**WHAT TO PRODUCE**
Output all of the records word for word and drop the images.

########################################

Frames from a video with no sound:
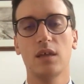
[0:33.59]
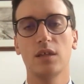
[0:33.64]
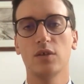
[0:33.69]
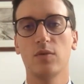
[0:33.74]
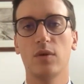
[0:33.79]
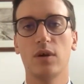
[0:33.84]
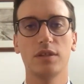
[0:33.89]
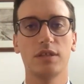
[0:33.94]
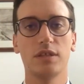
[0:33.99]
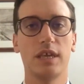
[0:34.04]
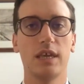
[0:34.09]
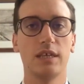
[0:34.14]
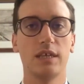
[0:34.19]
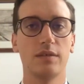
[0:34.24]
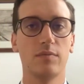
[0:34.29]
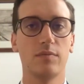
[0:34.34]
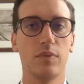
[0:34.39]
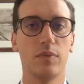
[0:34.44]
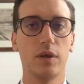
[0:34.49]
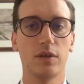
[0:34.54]
to
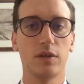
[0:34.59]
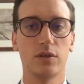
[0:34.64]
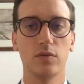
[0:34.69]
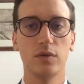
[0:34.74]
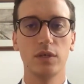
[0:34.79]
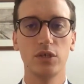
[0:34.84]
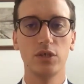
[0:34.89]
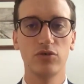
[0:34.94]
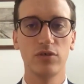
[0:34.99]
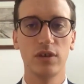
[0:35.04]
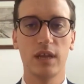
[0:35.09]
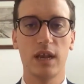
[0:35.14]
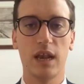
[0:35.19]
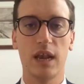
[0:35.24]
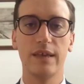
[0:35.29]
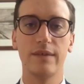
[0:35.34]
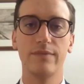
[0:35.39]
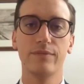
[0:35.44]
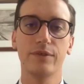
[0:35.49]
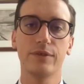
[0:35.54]
RTAs and personal injury
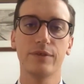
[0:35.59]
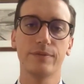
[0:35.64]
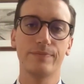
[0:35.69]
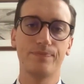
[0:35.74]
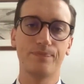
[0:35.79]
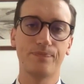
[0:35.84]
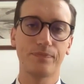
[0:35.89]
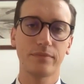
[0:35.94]
claims.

########################################

**FINISHED TASK**
Frames from a video with no sound:
[0:33.59]
[0:33.64]
[0:33.69]
[0:33.74]
[0:33.79]
[0:33.84]
[0:33.89]
[0:33.94]
[0:33.99]
[0:34.04]
[0:34.09]
[0:34.14]
[0:34.19]
[0:34.24]
[0:34.29]
[0:34.34]
[0:34.39]
[0:34.44]
[0:34.49]
[0:34.54]
to
[0:34.59]
[0:34.64]
[0:34.69]
[0:34.74]
[0:34.79]
[0:34.84]
[0:34.89]
[0:34.94]
[0:34.99]
[0:35.04]
[0:35.09]
[0:35.14]
[0:35.19]
[0:35.24]
[0:35.29]
[0:35.34]
[0:35.39]
[0:35.44]
[0:35.49]
[0:35.54]
RTAs and personal injury
[0:35.59]
[0:35.64]
[0:35.69]
[0:35.74]
[0:35.79]
[0:35.84]
[0:35.89]
[0:35.94]
claims.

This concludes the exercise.